Wakil Sekretaris Jenderal PBB untuk urusan Kemanusiaan Ursula Mueller mengatakan, masih ada kekhawatiran terhadap kebutuhan perlindungan maupun kemungkinan pengusiran.
“Dari yang saya lihat dan dengar dari orang, tidak ada layanan kesehatan, kekhawatiran akan perlindungan, keberlanjutan pengusiran, yang menjadikan keadaan tidak memungkinkan untuk kembali,” kata Mueller setelah berkunjung enam hari ke Myanmar, Minggu (8/4/2018).
Mueller diberikan kesempatan langka di Myanmar, yaitu diizinkan mengunjungi daerah paling terdampak di negara bagian Rakhine. Mueller juga bertemu dengan menteri pertahanan dan urusan perbatasan yang dikuasai tentara, juga pemimpin Aung San Suu Kyi serta pejabat lainnya.
Pengungsian warga Rohingya terjadi sesudah tindakan keras tentara pada 25 Agustus di negara bagian Rakhine, Myanmar barat laut. Pengungsi Rohingya melaporkan pembunuhan, pembakaran, penjarahan dan perkosaan dalam tanggapan terhadap serangan pejuang terhadap pasukan keamanan.
“Saya minta pejabat Myanmar mengakhiri kekerasan dan kepulangan pengungsi dari Cox’s Bazar harus sukarela, dengan cara bermartabat, ketika penyelesaian langgeng,” kata Mueller.

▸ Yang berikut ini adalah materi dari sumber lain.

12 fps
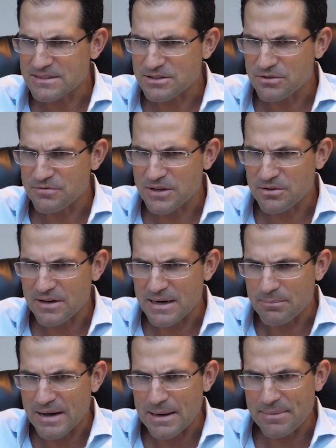Like, do you feel
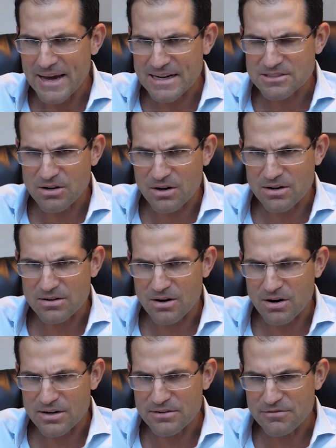like buybacks
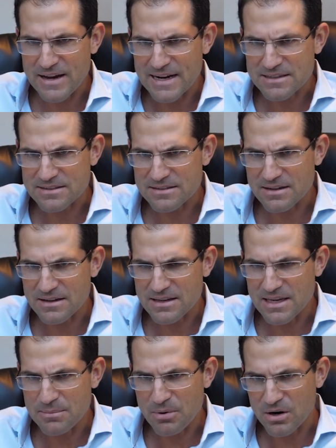are in fact
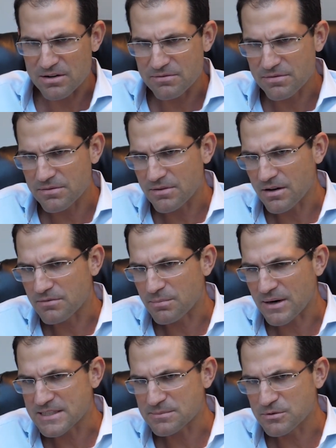a key part of
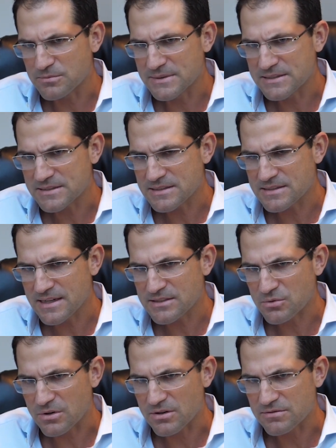price movement these
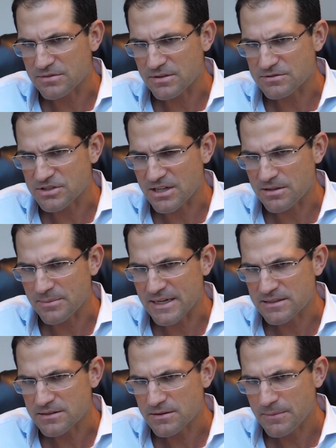days, or of share
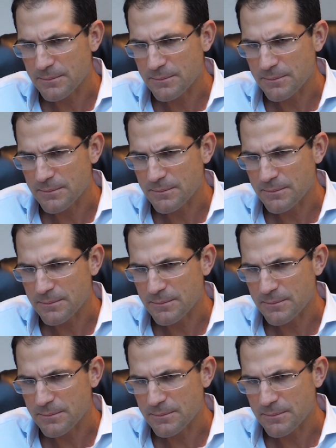demand?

Ketika ditanya apakah ia mempercayai jaminan pemerintah bahwa Rohingya akan diizinkan kembali ke rumah mereka setelah tinggal sementara di kampung itu, Mueller mengatakan, Saya sangat prihatin pada keadaannya. Sebagian masalahnya adalah, kata pengamat hak asasi Human Rights Watch, yang bermarkas di New York, Myanmar sudah merata-tanahkan sedikit-dikitnya 55 desa, yang dikosongkan selama kekerasan itu.